The National Congress of American Indians is the oldest, largest and most representative American Indian and Alaskan Native organization serving the broad interests of tribal governments and communities.
Available online: http://www.ncai.org/
It is included in the CJS Resource Library under the categories listed below. Select a link to find other resources in that category.
- Environmental Issues: At the heart of the National Congress of American Indians’ advocacy work is the connection between native people and their land and natural resources.
- Governance: From 1944 to the modern era of government relations between tribal governments and U.S. governments, the National Congress of American Indians has been a leading force and voice in protecting tribal sovereignty. The organization engages in both legislative and administrative advocacy on behalf of its membership.
- Legal Issues: The National Congress of American Indians’ legal filings database includes amicus briefs and documents relevant to judicial matters affecting Indian Country as well as important documents from the Tribal Supreme Court Project.
- Preparedness / Emergency Response: Beyond supporting tribal nations during times of crisis, the National Congress of American Indians focuses on proactively equipping tribal leaders before challenges arise.
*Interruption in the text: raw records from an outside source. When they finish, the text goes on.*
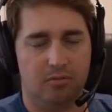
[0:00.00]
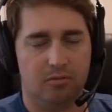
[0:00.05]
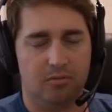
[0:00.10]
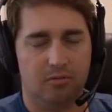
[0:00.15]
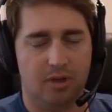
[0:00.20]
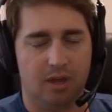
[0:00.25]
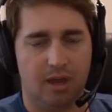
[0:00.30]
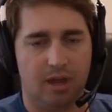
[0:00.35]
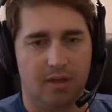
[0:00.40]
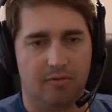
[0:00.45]

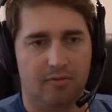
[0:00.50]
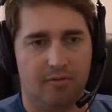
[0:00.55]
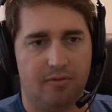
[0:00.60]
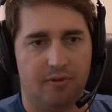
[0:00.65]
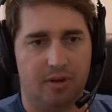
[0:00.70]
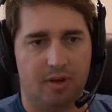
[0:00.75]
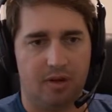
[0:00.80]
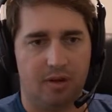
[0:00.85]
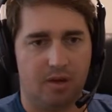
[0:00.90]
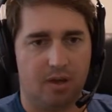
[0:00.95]
I have
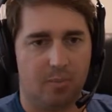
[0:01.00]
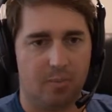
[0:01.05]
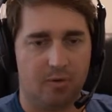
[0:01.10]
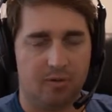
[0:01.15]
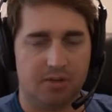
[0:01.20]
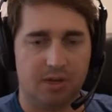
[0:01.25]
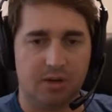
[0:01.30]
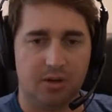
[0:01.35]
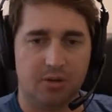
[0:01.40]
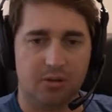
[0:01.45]
a couple
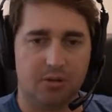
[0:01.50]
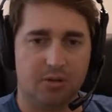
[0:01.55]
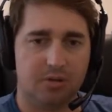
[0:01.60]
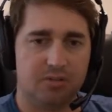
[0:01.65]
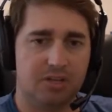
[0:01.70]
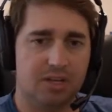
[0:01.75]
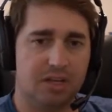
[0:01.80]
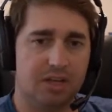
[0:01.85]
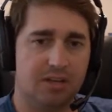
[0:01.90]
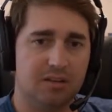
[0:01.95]
Town Hall
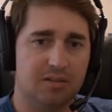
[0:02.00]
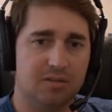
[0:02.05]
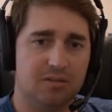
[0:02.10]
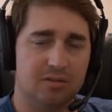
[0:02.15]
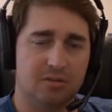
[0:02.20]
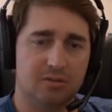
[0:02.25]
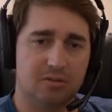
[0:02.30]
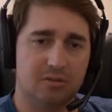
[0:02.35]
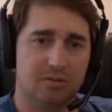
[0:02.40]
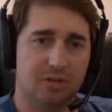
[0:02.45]
13s,
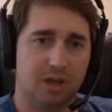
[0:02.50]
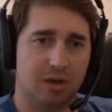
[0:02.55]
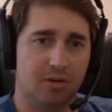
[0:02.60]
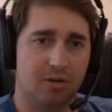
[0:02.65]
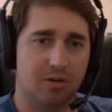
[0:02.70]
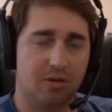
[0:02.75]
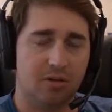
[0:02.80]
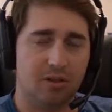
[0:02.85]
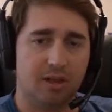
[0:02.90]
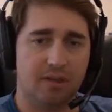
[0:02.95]
two Town
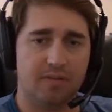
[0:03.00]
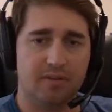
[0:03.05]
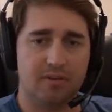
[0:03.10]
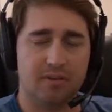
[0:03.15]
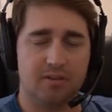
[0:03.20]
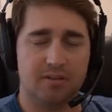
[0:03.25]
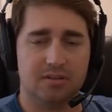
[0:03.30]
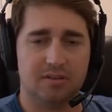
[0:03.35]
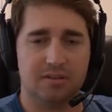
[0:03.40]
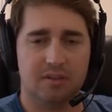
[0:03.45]
Hall 11s,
- Rural / Small Jurisdictions: Currently, 566 sovereign tribal nations (variously called tribes, nations, bands, pueblos, communities, and native villages) have a formal nation-to-nation relationship with the U.S. government and are defined as “federally recognized tribes.” Two-hundred-and-twenty-nine of these tribal nations are located in Alaska; the remaining tribes are located in 34 other states.
- Tribal Issues: The National Congress of American Indians was founded in response to the emerging threat of termination. The founding members stressed the need for unity and cooperation among tribal governments and people for the security and protection of treaty and sovereign rights, while also committing to the betterment of the quality of life of native people.